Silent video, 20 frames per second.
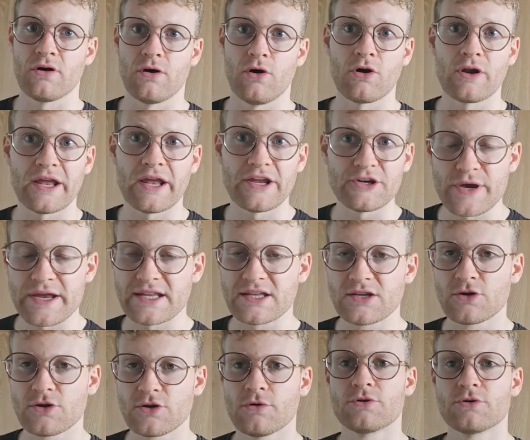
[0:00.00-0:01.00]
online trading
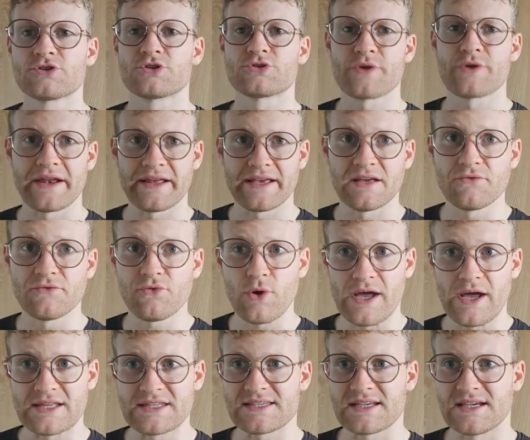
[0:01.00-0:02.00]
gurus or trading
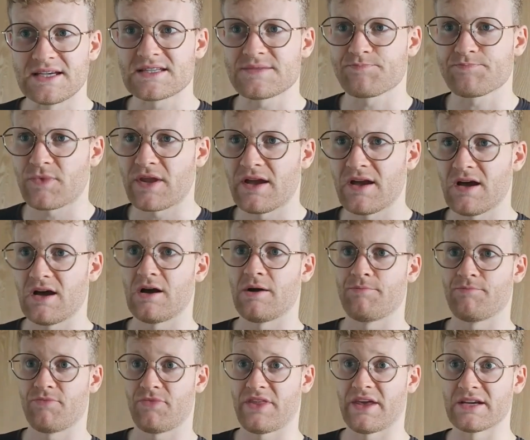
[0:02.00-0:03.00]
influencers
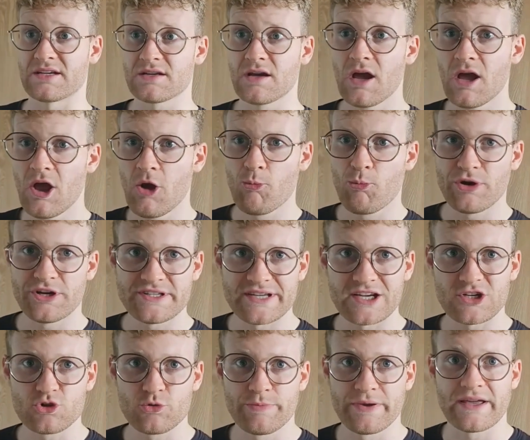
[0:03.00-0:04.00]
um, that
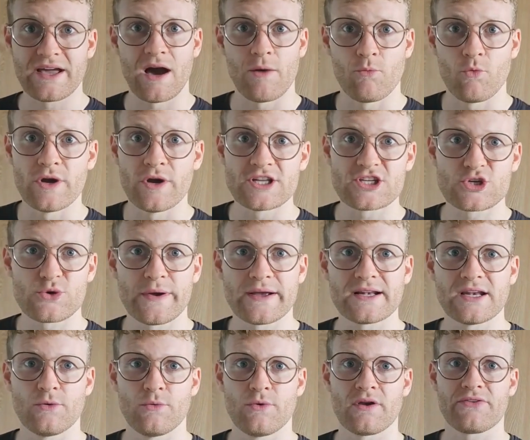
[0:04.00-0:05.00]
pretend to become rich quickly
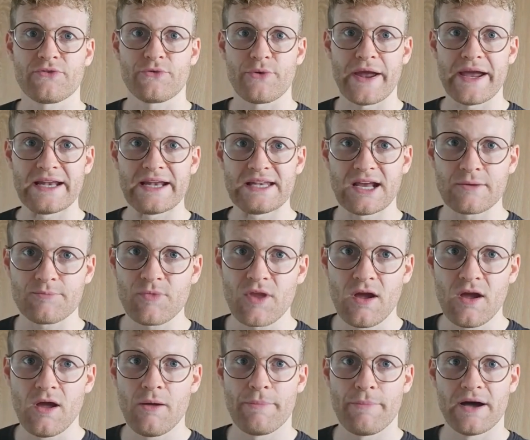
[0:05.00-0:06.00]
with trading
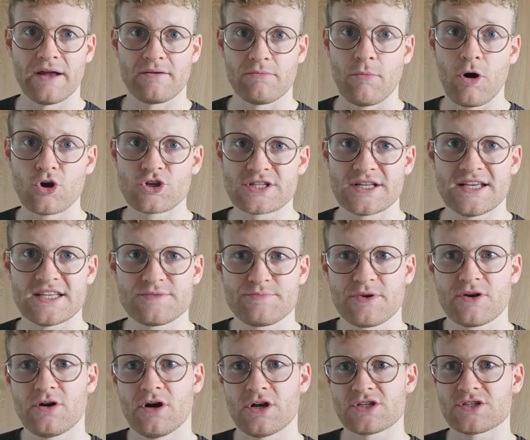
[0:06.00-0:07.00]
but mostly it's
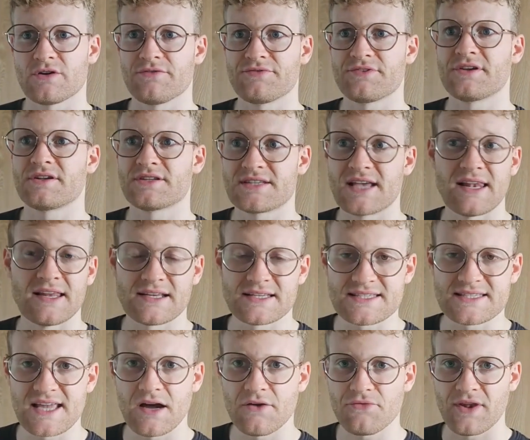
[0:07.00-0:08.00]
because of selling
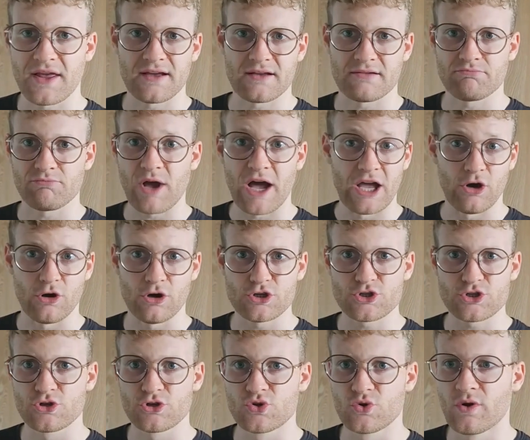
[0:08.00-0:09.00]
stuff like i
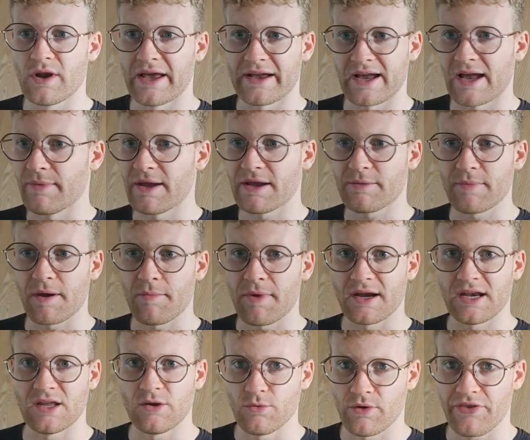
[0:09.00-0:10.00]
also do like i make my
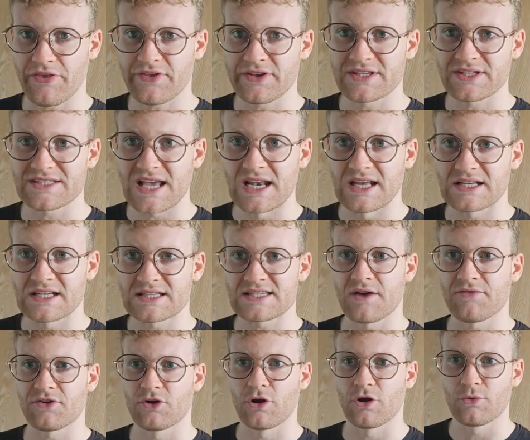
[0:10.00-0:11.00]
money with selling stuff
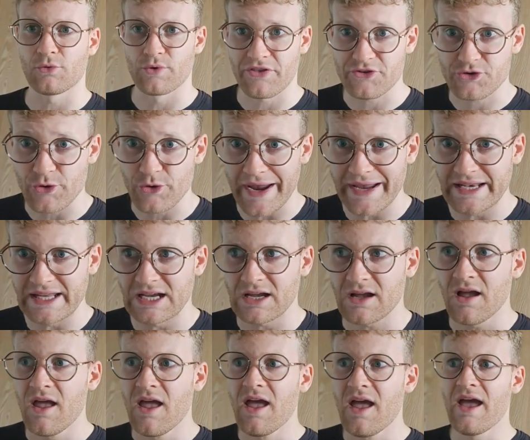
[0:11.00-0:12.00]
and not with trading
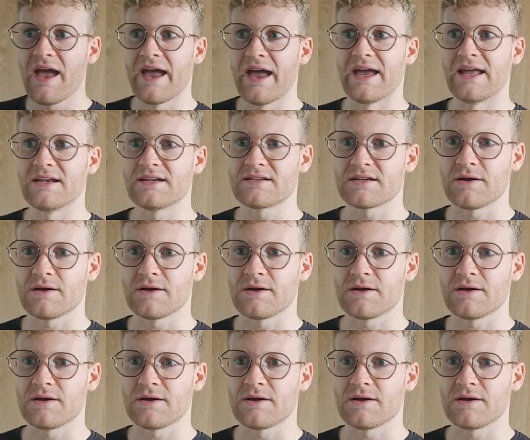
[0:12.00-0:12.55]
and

| Exercise |
Apart from the images, reproduce the listing exactly as it appears.

| Task answer |
Silent video, 20 frames per second.
[0:00.00-0:01.00]
online trading
[0:01.00-0:02.00]
gurus or trading
[0:02.00-0:03.00]
influencers
[0:03.00-0:04.00]
um, that
[0:04.00-0:05.00]
pretend to become rich quickly
[0:05.00-0:06.00]
with trading
[0:06.00-0:07.00]
but mostly it's
[0:07.00-0:08.00]
because of selling
[0:08.00-0:09.00]
stuff like i
[0:09.00-0:10.00]
also do like i make my
[0:10.00-0:11.00]
money with selling stuff
[0:11.00-0:12.00]
and not with trading
[0:12.00-0:12.55]
and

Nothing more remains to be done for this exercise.